1.忘れ物が多い
学校で必要な持ち物を忘れたり、宿題を忘れたりすることがよくあります。宿題の場合は、宿題をやったのに、持ってくるのを忘れてしまうということもあります。逆に、学校で配られた保護者宛ての手紙を親に渡し忘れてしまうケースもあります。
また、委員会や係の仕事があることを忘れてしまったり、友だちと遊ぶ約束を忘れて、待ち合わせ場所に行きそびれてしまうということもあります。
委員会や係の仕事を忘れてしまうと、友だちからは「さぼっている」とみられ、非難の的になりやすいといえます。友だちとの約束を忘れがちになると、遊びに誘ってもらえなくなったり、仲間はずれにされたりするようになることもあります。
2.集中できない
集中力を維持させることが難しいというのも、ADHDの行動特性のひとつです。
すぐに集中が途切れてしまうため、課題や宿題、作品づくりなどを最後までやりとげることが困難になります。
授業中の先生の話もしっかり最後まで聞いていることができないため、授業内容の理解も進まず、学業も振るわなくなる傾向があります。
3.注意力が散漫
自分の注意を向けるべき対象にしつかり向け続けることが苦手です。ほかの刺激が加わると、そちらにたやすく注意が向いてしまうことがしばしばあります。たとえば、廊下から聞こえる話し声が気になって、授業に参加できなくなったり、窓越しに、ほかのクラスの体育の様子が見えると、教室の先生の話が聞こえなくなったりします。
ふつうの子であれば、外の物音や景色に一瞬気が取られることはあっても、自制が働き、自分の注意を授業に戻すことができます。
しかし、ADHDの場合は、注意があちこちに散りやすく、なかなか授業に集中できません。
4.落ち着きがない
ADHDの子どもは一定時間、じっとしていることができません。授業中もつねに体のどこかを動かしていることがあります。机やいすをガタガタいわせたり、体を揺すったり、手足をごそごそ動かしていたりします。
なかには着席していることもできず、つい立ち上がってしまったり、立ち歩いてしまったりします。「体の多動」だけでなく、「口の多動」が目立つ子もいます。このような子は、おしゃべりがやめられません。静かにしていなければならない場面で、黙っていることができずに、ついしゃべってしまいます。

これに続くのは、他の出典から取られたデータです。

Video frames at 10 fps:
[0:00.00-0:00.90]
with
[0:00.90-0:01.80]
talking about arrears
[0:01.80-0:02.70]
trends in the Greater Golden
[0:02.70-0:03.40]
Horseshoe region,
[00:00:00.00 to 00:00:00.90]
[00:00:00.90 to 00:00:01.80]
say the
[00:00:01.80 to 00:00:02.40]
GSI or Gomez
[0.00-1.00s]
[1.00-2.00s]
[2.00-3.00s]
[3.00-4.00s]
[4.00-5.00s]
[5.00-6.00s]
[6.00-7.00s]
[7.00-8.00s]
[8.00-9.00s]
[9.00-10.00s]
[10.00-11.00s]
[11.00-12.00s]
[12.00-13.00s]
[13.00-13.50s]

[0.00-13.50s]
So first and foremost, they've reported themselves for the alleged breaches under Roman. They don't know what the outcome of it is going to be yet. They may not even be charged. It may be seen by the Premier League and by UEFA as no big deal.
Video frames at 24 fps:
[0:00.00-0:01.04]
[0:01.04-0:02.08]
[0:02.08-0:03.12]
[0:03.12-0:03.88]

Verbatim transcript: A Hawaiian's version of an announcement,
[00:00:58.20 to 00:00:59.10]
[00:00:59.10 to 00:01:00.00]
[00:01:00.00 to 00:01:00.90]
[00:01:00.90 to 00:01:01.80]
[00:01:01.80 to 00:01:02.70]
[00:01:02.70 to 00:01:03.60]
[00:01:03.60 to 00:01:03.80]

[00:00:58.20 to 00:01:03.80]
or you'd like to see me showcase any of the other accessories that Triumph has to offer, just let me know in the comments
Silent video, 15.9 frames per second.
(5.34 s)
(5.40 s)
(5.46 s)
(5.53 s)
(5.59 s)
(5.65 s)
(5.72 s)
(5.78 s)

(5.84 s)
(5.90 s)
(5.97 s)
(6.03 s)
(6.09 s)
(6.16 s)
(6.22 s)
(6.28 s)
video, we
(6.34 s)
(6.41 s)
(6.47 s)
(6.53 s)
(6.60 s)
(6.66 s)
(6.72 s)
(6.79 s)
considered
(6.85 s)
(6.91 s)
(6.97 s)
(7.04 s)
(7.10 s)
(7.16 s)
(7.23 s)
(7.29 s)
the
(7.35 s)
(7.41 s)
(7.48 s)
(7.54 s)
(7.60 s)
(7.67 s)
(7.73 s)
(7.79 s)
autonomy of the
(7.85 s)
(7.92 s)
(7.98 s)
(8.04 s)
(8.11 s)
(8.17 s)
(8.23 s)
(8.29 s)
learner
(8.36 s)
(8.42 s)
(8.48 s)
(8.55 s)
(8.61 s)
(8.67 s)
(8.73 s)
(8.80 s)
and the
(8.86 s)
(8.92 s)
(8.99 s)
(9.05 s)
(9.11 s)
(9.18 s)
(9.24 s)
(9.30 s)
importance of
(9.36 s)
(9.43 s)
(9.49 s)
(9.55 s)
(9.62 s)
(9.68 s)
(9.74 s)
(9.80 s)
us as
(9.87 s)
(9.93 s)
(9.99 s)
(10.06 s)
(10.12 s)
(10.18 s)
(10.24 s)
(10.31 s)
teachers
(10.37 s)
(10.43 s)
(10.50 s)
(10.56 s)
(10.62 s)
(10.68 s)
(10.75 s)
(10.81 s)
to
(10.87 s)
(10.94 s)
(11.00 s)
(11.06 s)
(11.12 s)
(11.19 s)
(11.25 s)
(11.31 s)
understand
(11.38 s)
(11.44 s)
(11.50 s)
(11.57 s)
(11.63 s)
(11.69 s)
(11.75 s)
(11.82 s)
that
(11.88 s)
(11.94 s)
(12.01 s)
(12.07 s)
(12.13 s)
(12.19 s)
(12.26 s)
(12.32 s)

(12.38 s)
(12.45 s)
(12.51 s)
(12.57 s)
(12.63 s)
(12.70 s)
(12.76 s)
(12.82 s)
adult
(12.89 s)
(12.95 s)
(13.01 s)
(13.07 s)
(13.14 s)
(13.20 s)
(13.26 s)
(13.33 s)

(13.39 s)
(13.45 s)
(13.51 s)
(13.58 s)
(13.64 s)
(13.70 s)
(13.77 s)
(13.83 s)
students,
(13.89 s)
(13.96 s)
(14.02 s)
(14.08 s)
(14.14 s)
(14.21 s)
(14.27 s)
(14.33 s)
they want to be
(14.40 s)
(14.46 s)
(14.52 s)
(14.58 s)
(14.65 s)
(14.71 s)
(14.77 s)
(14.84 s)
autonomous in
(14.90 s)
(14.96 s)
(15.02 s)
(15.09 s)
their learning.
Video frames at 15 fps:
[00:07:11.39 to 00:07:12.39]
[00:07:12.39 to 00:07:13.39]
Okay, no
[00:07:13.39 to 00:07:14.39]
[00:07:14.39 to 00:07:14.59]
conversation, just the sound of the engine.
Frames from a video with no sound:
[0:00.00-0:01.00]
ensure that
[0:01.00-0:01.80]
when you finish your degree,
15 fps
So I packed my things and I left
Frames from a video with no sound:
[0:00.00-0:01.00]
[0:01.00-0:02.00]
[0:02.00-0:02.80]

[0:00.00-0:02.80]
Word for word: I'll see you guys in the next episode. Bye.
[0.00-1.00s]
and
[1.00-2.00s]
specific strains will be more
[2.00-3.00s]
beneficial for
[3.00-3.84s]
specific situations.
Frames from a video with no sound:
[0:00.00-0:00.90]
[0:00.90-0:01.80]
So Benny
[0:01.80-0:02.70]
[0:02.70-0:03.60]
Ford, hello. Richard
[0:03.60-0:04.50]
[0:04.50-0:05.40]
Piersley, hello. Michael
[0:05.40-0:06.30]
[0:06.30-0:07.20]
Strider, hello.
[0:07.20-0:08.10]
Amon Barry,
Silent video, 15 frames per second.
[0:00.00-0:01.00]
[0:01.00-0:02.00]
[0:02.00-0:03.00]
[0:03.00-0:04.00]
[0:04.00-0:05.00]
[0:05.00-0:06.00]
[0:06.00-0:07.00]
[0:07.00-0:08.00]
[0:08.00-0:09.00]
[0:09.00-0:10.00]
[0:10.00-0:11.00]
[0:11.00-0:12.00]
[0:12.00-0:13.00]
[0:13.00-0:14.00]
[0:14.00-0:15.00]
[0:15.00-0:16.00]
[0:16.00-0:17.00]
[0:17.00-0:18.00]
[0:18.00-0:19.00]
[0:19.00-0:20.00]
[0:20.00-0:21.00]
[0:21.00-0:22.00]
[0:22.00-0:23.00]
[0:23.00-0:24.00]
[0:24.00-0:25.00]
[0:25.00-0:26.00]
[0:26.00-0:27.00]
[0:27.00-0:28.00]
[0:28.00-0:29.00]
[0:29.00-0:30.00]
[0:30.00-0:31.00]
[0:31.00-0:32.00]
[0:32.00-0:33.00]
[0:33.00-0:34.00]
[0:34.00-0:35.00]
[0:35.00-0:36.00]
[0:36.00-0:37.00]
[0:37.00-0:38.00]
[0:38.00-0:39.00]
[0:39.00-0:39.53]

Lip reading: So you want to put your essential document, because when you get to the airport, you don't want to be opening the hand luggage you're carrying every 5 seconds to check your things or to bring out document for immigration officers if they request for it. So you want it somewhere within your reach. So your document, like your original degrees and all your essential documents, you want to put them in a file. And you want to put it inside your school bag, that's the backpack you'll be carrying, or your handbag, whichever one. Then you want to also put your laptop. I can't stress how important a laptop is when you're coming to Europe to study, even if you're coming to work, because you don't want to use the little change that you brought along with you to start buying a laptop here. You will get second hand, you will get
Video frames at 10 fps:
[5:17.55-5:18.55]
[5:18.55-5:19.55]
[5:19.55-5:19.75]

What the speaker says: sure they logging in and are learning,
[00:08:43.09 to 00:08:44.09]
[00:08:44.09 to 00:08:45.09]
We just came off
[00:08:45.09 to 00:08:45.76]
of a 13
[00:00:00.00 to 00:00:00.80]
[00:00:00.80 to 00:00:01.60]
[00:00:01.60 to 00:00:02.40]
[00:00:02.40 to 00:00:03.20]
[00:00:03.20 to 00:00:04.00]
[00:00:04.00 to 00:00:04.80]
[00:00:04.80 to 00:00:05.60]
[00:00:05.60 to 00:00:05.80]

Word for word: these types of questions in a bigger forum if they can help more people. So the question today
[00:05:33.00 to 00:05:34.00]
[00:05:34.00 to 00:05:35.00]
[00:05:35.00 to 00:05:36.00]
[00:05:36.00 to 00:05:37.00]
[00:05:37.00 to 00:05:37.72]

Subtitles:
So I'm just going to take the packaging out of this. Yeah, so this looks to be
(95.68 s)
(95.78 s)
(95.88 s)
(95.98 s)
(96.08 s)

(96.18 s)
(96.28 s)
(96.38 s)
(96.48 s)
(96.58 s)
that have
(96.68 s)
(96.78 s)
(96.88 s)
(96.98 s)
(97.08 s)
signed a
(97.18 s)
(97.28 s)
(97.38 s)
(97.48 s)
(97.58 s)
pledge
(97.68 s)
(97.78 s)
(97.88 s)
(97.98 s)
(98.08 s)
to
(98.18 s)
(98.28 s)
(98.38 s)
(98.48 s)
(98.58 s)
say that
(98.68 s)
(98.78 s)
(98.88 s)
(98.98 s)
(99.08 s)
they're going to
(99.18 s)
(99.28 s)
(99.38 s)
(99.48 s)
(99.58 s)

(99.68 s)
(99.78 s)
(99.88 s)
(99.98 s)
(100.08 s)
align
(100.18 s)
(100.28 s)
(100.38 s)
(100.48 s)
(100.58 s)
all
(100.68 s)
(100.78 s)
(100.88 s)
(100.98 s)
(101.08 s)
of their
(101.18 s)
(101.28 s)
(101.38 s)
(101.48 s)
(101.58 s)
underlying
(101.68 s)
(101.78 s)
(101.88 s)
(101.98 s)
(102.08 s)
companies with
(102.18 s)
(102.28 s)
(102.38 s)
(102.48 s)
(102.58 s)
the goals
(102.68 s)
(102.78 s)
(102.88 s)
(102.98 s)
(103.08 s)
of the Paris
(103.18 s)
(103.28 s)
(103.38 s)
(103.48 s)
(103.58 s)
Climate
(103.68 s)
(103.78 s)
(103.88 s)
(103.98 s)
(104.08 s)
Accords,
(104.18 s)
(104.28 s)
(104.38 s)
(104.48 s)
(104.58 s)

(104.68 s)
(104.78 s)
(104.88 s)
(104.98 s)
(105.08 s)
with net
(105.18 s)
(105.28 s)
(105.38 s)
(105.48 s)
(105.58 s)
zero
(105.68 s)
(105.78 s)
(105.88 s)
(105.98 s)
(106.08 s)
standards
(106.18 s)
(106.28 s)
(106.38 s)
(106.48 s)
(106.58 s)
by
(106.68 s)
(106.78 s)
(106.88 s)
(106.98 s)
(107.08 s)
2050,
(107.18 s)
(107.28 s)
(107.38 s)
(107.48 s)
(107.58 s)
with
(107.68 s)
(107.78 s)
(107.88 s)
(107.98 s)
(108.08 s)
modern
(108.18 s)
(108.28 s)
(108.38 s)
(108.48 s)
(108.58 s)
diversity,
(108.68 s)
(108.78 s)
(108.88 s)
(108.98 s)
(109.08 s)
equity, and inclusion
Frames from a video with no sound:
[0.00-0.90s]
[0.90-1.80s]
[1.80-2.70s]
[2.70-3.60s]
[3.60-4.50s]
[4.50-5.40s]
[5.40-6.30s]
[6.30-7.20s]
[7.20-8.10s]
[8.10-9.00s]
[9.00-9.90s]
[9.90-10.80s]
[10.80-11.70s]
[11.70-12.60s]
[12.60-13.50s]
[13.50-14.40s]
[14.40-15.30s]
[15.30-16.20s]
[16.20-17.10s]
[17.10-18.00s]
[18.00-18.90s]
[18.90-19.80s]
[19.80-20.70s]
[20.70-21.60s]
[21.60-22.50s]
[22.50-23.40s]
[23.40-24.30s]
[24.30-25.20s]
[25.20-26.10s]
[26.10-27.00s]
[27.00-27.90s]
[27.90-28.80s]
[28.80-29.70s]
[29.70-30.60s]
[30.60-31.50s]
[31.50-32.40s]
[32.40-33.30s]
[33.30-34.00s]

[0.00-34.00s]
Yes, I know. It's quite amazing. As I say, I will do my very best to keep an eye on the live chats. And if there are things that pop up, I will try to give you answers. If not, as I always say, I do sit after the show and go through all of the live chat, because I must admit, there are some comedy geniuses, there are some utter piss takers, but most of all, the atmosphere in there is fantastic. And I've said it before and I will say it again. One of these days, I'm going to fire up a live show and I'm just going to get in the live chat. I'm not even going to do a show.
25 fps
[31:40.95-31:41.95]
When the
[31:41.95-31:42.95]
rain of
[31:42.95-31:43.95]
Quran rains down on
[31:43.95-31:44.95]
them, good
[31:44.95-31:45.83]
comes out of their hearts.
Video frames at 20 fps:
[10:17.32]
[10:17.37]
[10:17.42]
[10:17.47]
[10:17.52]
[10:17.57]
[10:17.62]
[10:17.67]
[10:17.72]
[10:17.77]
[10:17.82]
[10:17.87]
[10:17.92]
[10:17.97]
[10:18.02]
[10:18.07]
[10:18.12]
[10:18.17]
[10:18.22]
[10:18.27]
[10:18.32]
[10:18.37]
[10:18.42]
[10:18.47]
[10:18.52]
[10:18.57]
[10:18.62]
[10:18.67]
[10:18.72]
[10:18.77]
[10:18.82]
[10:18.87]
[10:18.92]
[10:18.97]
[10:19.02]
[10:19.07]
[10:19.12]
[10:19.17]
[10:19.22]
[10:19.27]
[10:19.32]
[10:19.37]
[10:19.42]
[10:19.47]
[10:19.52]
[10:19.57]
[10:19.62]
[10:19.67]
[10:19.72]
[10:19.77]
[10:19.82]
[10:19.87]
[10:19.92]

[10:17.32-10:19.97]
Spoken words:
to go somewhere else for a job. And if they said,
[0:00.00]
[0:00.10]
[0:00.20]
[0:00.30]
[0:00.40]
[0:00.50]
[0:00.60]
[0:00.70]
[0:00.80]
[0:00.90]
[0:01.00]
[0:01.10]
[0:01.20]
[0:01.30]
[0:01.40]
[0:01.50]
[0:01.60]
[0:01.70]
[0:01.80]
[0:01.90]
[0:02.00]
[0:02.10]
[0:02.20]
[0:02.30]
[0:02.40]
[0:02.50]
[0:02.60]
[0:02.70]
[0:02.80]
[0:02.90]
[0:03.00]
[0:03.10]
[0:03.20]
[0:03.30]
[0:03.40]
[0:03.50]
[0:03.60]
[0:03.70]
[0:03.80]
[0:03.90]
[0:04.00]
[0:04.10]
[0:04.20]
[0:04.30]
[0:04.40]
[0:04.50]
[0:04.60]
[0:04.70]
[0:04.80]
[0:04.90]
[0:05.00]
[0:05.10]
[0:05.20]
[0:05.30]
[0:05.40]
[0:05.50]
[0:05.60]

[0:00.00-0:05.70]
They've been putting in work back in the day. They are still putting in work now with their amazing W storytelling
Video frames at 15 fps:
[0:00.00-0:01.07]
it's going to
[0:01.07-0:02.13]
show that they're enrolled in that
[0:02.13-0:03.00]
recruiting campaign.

こうした特性は、日常の家庭や学校だけでなく、公共の場や、厳粛な式典の席などでも生じます。ADHDが理解されていないと、「行儀の悪い子だ」とか、「親のしつけはどうなっている」といった非難を受けやすくなります。
ADHDにみられる行動特性は、状況や場面を選ぶことなく現れるものです。
逆に、家庭では親の言いつけも守らず、マナーもできていないが、公共の場ではきちんとふるまえるという子どもの場合は、ADHDではないということになります。その場の状況をとらえてふさわしい行動がとれないという点が、ADHDの日常生活上の問題であると言えるでしょう。